Salsfiy’s “2022 Consumer Research” reports that 31% of British shoppers, 33% of U.S. shoppers, 44% of French shoppers, and 53% of German shoppers check product and packaging recycling information before purchasing an item.
If you want to appeal to millennial shoppers, you should be transparent about your sustainability practices and your social stances. Dedicate parts of your website to the causes that you’re passionate about and the efforts you’re taking to support them.
Outdoor clothing and gear brand Patagonia does this extremely well. The company’s site has a web page entitled “Activism” that promotes different causes and offers customers an opportunity to show their support.
If you’re a makeup brand, for example, you could commit to making products with environmentally friendly, clean ingredients. If you’re an alcohol brand, you could establish a recycling program for customers’ empty bottles.
Making your brand more sustainable won’t just benefit the earth — it will capture millennial shoppers’ attention (and money).
Gen X Shopping Habits
Gen X is often called the “sandwich generation” because it borders millennials and baby boomers. They prefer in-store shopping, high-quality products, and remaining fiercely loyal to their favorite brands.
Gen X Prefers Brick-and-Mortar Shopping
Gen X is just as online as its millennial counterparts. Still, most Gen Xers spend their time on social media platforms like Facebook (75%) and YouTube (71%) instead of TikTok (35%) and Instagram (49%), according to HubSpot.
While 66% of Gen Xers search for products on mobile, 73% still prefer to purchase products in-store, reports HubSpot.
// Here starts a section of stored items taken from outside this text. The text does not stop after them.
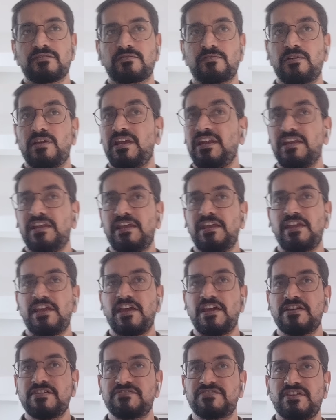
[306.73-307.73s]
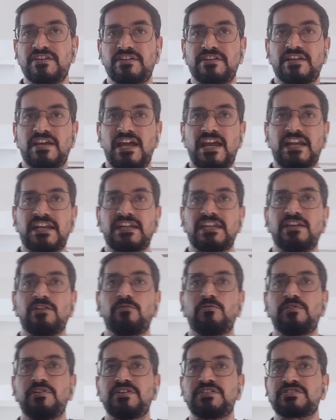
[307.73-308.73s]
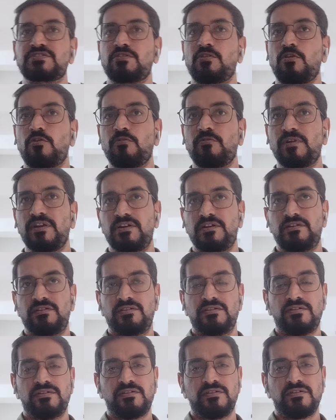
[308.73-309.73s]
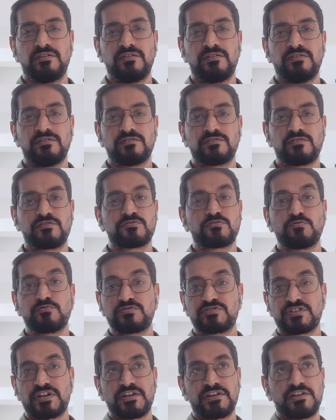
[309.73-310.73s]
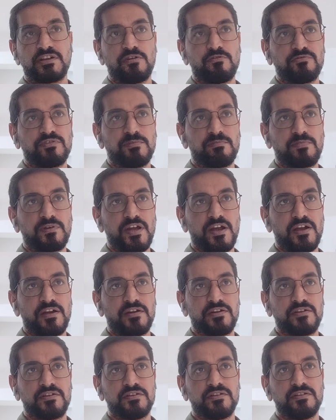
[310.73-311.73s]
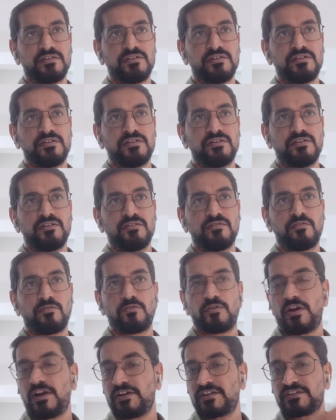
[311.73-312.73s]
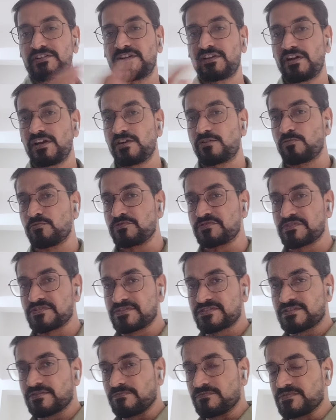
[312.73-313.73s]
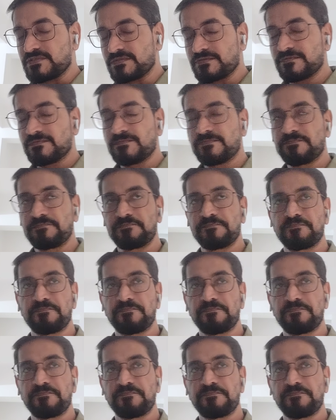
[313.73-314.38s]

So AI isn't acting on its own. So it could shut down the plant or alter the control systems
For those that are online, they prefer targeted ads, especially targeted TV ads. HubSpot reports that 55% of surveyed Gen Xers say that TV ads are their biggest source of product discoverability.
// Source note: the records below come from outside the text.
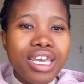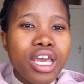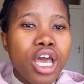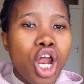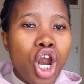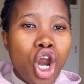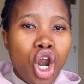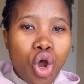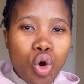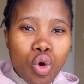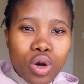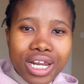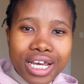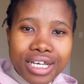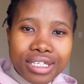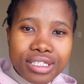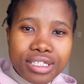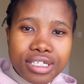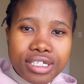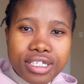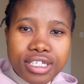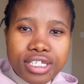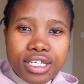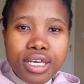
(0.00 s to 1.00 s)
low
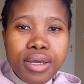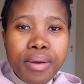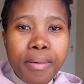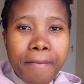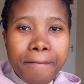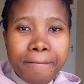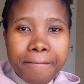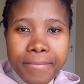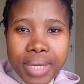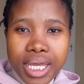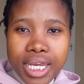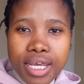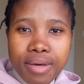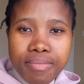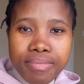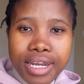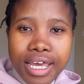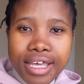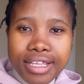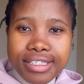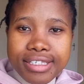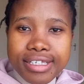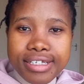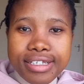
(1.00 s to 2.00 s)
density, medium
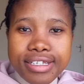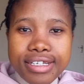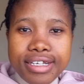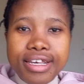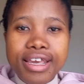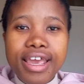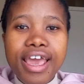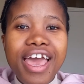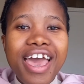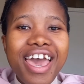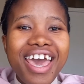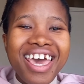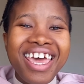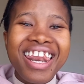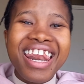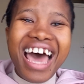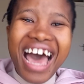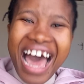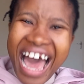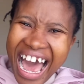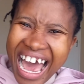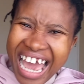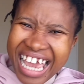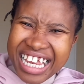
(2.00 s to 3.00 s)
density, and
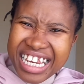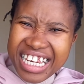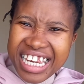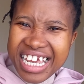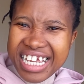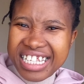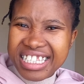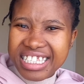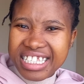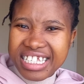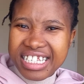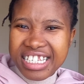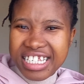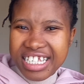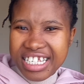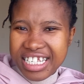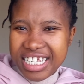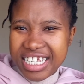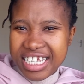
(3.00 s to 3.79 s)
high density.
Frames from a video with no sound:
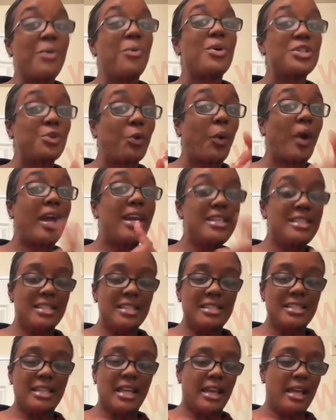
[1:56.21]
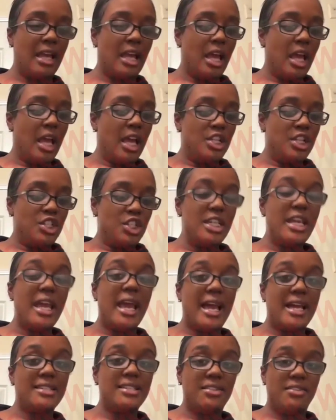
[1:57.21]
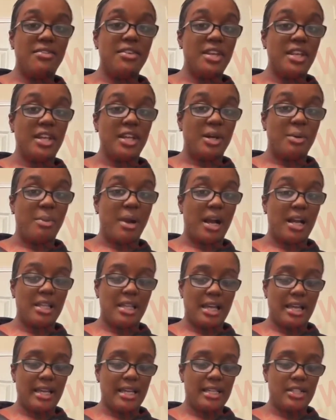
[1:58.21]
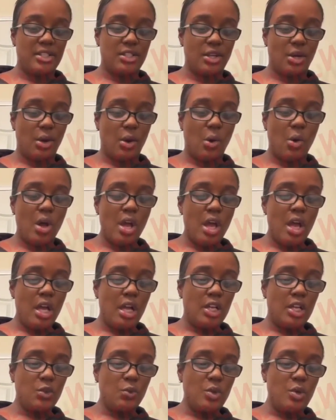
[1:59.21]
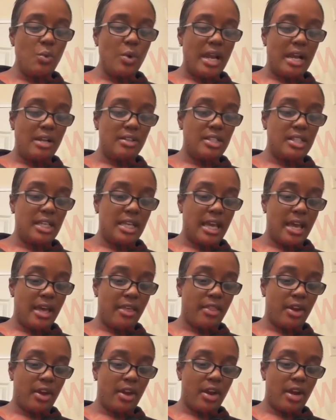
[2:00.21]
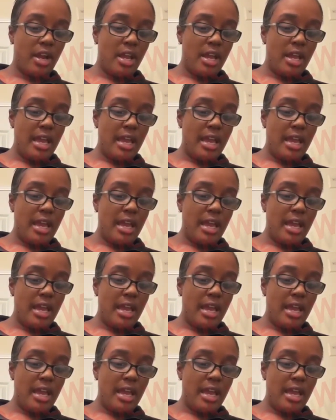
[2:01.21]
What's crazy is that she has the video, my client. So, because we went out together.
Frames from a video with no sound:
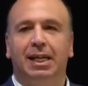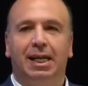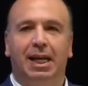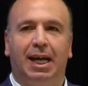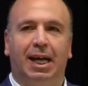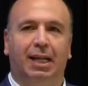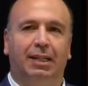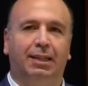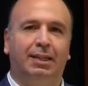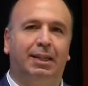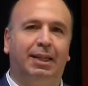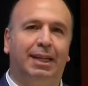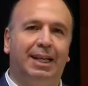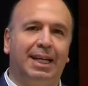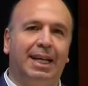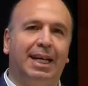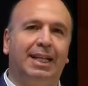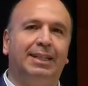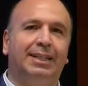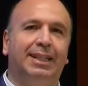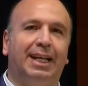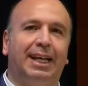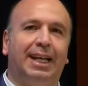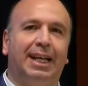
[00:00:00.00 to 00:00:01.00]
And
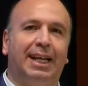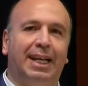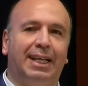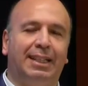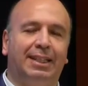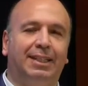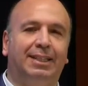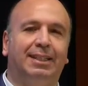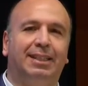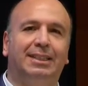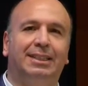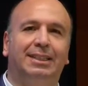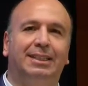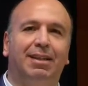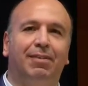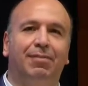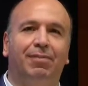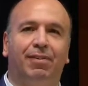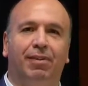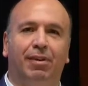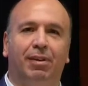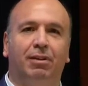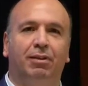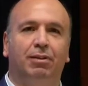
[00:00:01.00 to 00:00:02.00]
reintegrated is
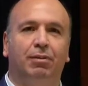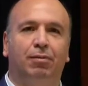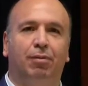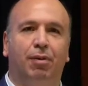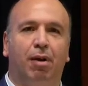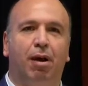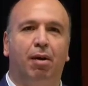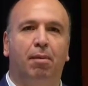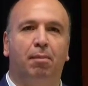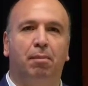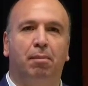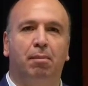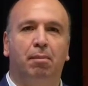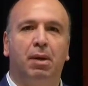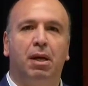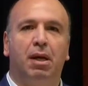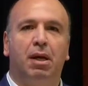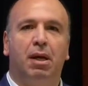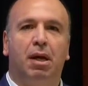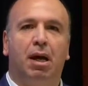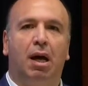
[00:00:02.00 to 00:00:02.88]
different from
While some shoppers are turned off by this targeting, Gen X prefers it. If you’re appealing to the Gen X shopper, consider creating an entire targeted campaign that reaches them in their favorite spots, like TV ads and Facebook sponsored ads.
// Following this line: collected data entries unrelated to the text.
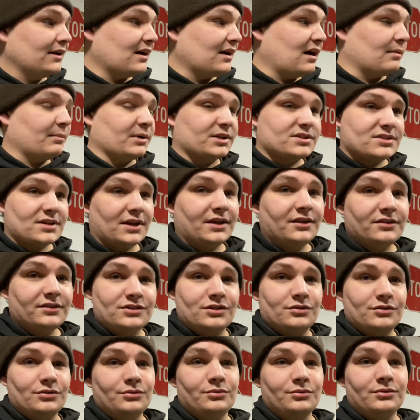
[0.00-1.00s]
I'm excited
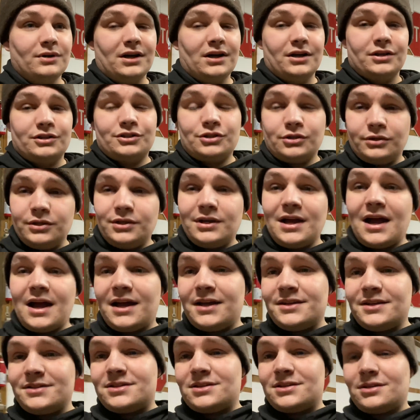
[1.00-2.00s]
to show you
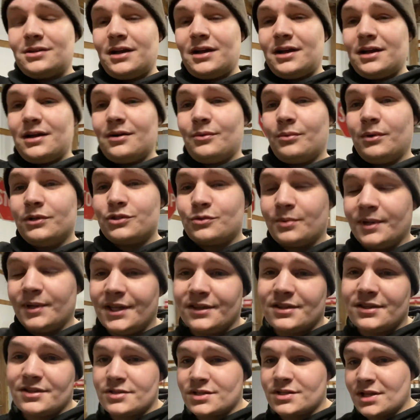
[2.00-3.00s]
guys once we
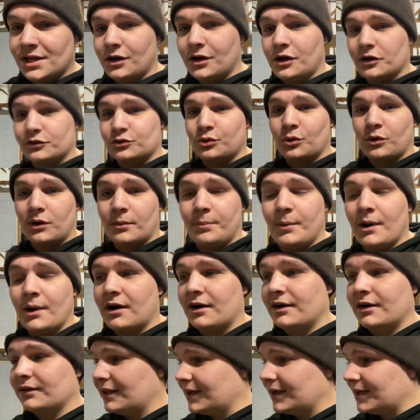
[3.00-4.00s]
get this thing all tore
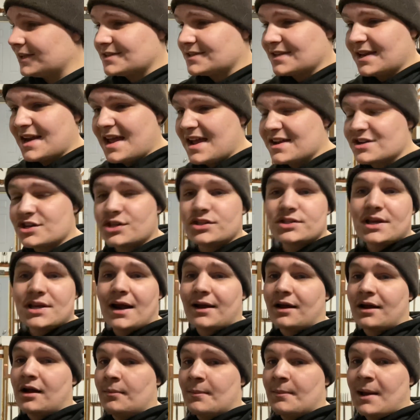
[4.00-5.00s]
apart. Like I said, engine's got
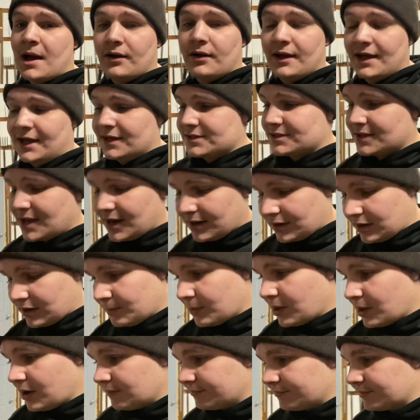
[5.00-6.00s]
to come out, head's got to
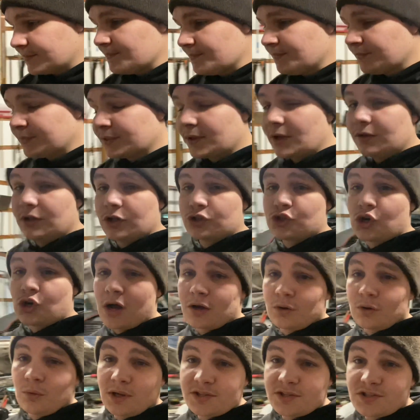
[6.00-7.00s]
come off. The
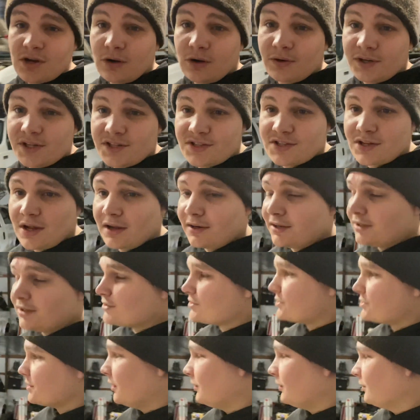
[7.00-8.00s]
truck was already studded,
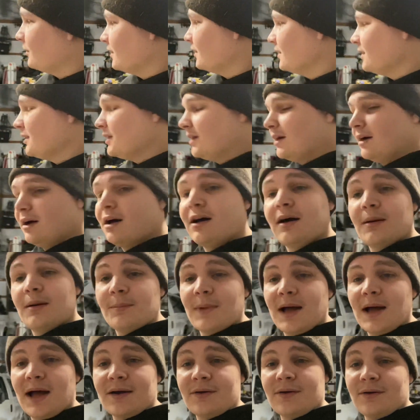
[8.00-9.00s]
so
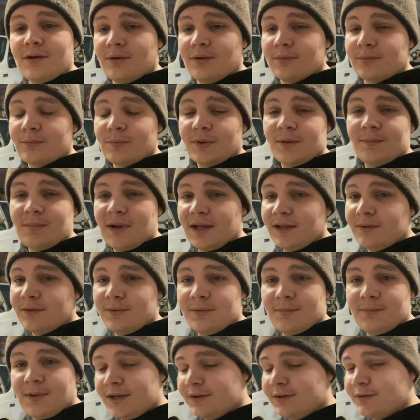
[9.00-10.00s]
I don't know. We
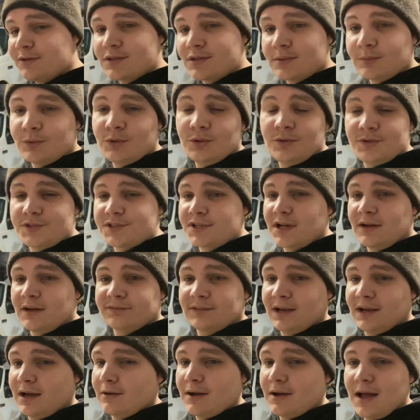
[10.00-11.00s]
might do some cool
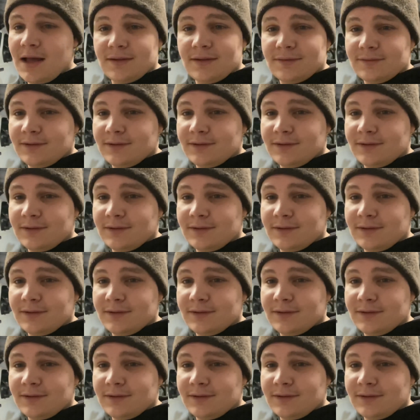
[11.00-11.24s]
stuff now.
Gen X Values Product Quality
Gen X values product quality, and is willing to spend more to get a worthwhile product.
According to HubSpot, 55% of Gen Xers consider product price, and 51% take product quality into consideration when deciding whether or not to make a purchase.
Salsify’s 2022 consumer research emphasizes the importance of product quality in building brand trust, stating that 52% of German consumers, 54% of U.S. consumers, 56% of British consumers, and 60% of French consumers research product quality before purchasing.
You can emphasize product quality with well-designed product pages, lifestyle images, and customer reviews.
Gen X Has Fierce Brand Loyalty
Unlike millennials, Gen X is willing to spend extra on a brand they trust. According to Statista, 75% of Gen Xers are brand loyalists.
If you want to gain and retain their brand loyalty, consider creating a loyalty program that incentivizes more purchases.
If you don’t have a strong presence on Facebook, this is a great place to connect with Gen Xers and promote your brand. They’ll appreciate the opportunity to engage with you on their favorite social media platform.
Gen Xers expect high-quality, seamless experiences, so by nurturing their brand loyalty, you’ll both reap the rewards.
Recap: 3 Best Ways to Capture Millenials vs. Gen X Shoppers
So, what’s the side-by-side, bottom-line, TL;DR takeaway in this post when it comes to selling to different generations?
To appeal to millennial shopping habits, focus on:
- Create engaging, thorough omnichannel experiences;
- Being cognizant of shoppers’ financial situations; and
- Promoting your sustainable efforts.
When trying to appeal to Gen X shopping habits, focus on:
- Creating excellent in-person shopping experiences;
- Highlighting product quality; and
- Encouraging brand loyalty.
How To Appeal to All Your Audiences? It’s Personal
As you can glean, each generation requires a different approach, but there’s some overlap. As long as you’re offering personalized, high-quality experiences, you’ll win over millennials and Gen Xers alike.